_ASSIGNMENT:_ Omit the pictures, but give back every entry below exactly as written.

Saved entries
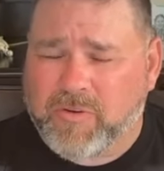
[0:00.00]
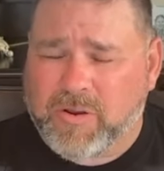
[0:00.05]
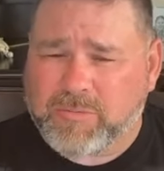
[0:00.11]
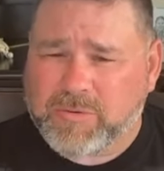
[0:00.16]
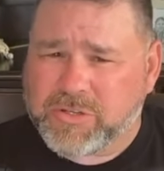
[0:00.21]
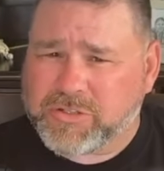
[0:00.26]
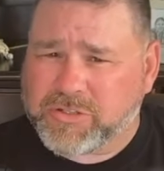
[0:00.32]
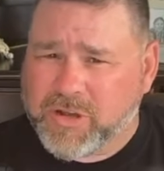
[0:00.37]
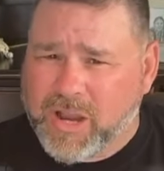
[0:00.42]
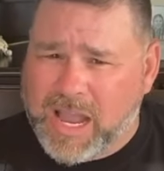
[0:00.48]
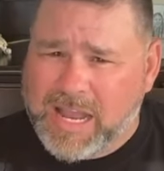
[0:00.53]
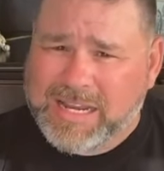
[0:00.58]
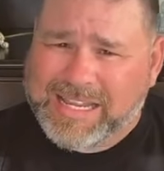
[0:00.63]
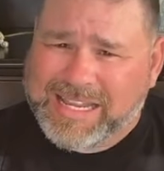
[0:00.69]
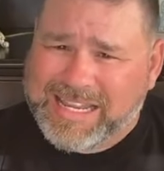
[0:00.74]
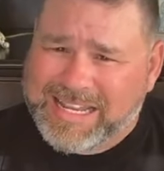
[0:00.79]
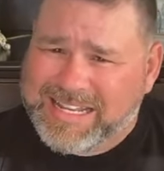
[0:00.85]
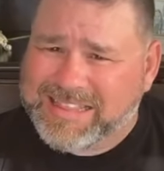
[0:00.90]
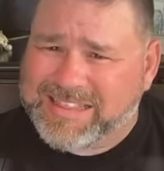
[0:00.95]
from just trying
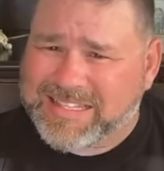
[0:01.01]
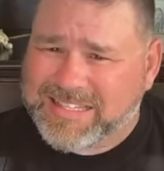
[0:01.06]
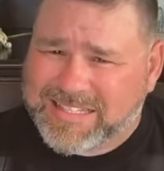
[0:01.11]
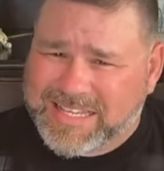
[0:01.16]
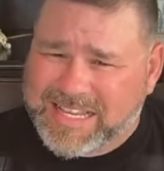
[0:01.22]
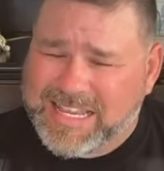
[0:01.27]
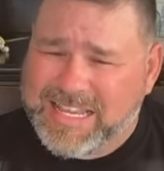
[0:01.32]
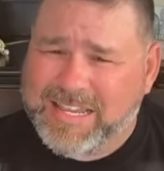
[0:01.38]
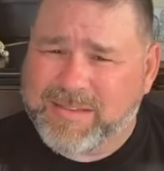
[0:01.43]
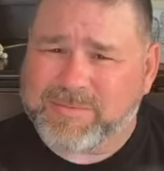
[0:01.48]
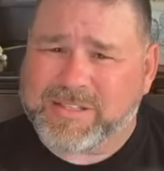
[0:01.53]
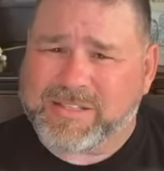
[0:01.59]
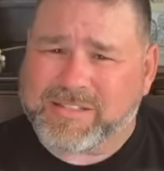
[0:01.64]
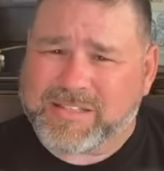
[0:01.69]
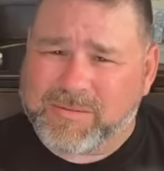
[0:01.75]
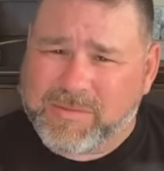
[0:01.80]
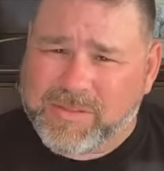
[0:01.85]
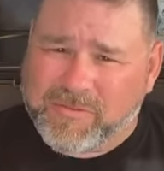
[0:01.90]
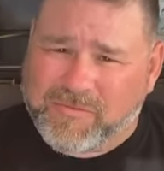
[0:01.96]
to get at the seams and
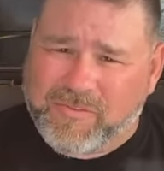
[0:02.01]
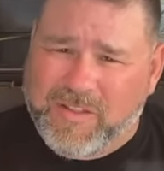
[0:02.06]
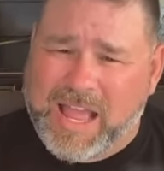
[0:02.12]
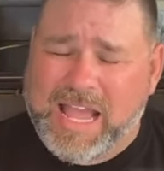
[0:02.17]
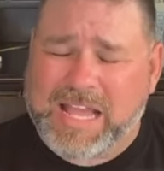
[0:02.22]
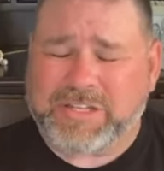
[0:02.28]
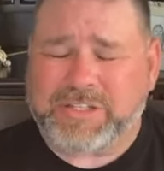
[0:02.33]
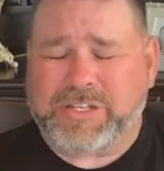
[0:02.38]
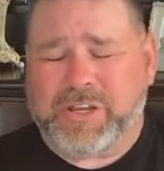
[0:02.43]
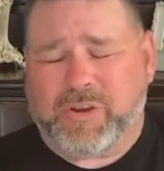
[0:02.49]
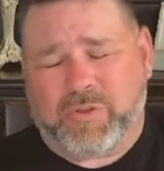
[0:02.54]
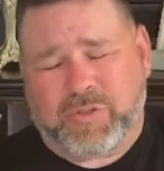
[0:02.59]
some of the flashing or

_RESPONSE:_
[0:00.00]
[0:00.05]
[0:00.11]
[0:00.16]
[0:00.21]
[0:00.26]
[0:00.32]
[0:00.37]
[0:00.42]
[0:00.48]
[0:00.53]
[0:00.58]
[0:00.63]
[0:00.69]
[0:00.74]
[0:00.79]
[0:00.85]
[0:00.90]
[0:00.95]
from just trying
[0:01.01]
[0:01.06]
[0:01.11]
[0:01.16]
[0:01.22]
[0:01.27]
[0:01.32]
[0:01.38]
[0:01.43]
[0:01.48]
[0:01.53]
[0:01.59]
[0:01.64]
[0:01.69]
[0:01.75]
[0:01.80]
[0:01.85]
[0:01.90]
[0:01.96]
to get at the seams and
[0:02.01]
[0:02.06]
[0:02.12]
[0:02.17]
[0:02.22]
[0:02.28]
[0:02.33]
[0:02.38]
[0:02.43]
[0:02.49]
[0:02.54]
[0:02.59]
some of the flashing or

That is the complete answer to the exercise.